### Exercise instructions
Do not include the pictures; repeat the rest of the data exactly.

Stored data
# # # # #

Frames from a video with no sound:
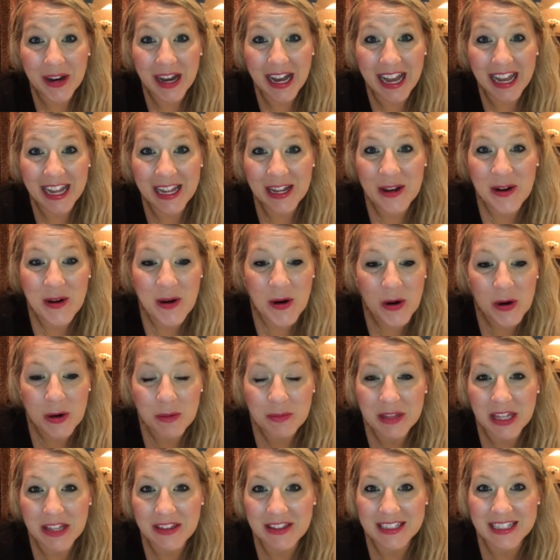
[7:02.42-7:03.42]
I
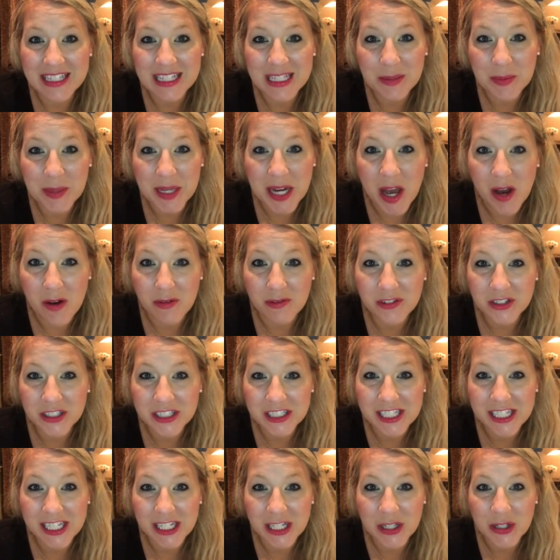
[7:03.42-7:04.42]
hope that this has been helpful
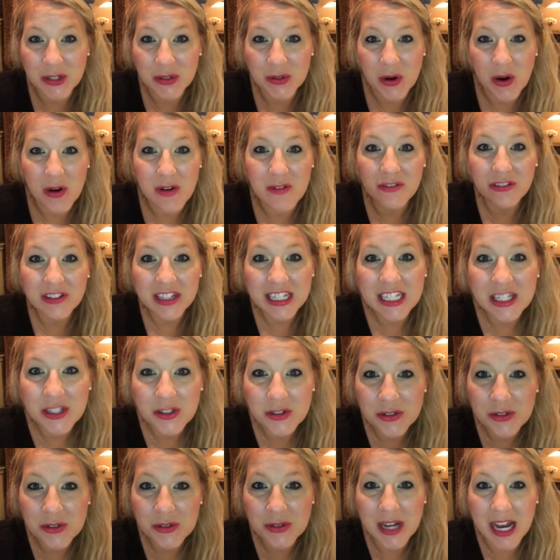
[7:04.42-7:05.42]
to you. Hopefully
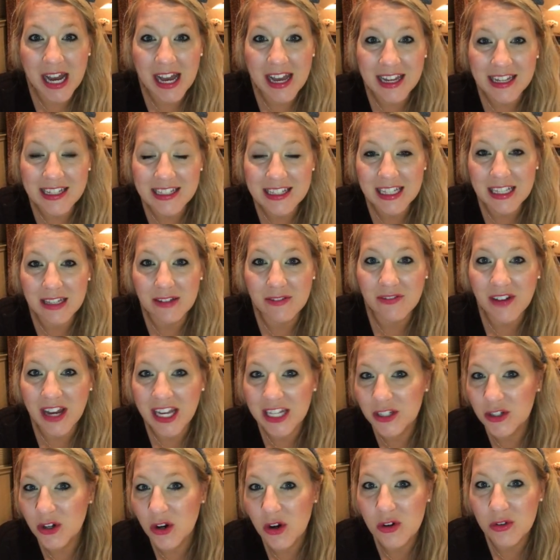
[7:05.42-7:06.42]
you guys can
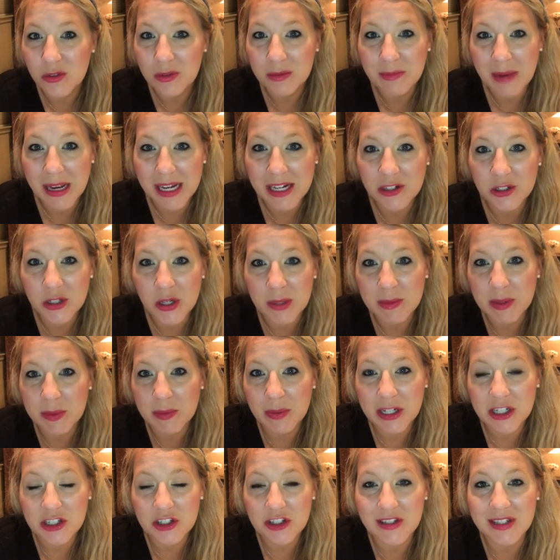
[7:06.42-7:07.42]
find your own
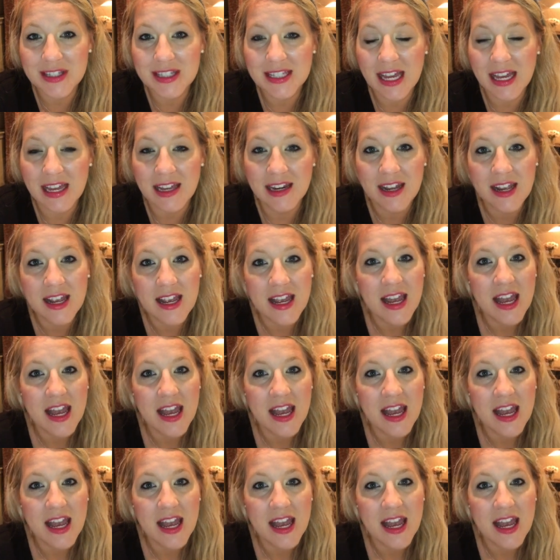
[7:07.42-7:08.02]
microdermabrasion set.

# # # # #

### Answer to this problem
Frames from a video with no sound:
[7:02.42-7:03.42]
I
[7:03.42-7:04.42]
hope that this has been helpful
[7:04.42-7:05.42]
to you. Hopefully
[7:05.42-7:06.42]
you guys can
[7:06.42-7:07.42]
find your own
[7:07.42-7:08.02]
microdermabrasion set.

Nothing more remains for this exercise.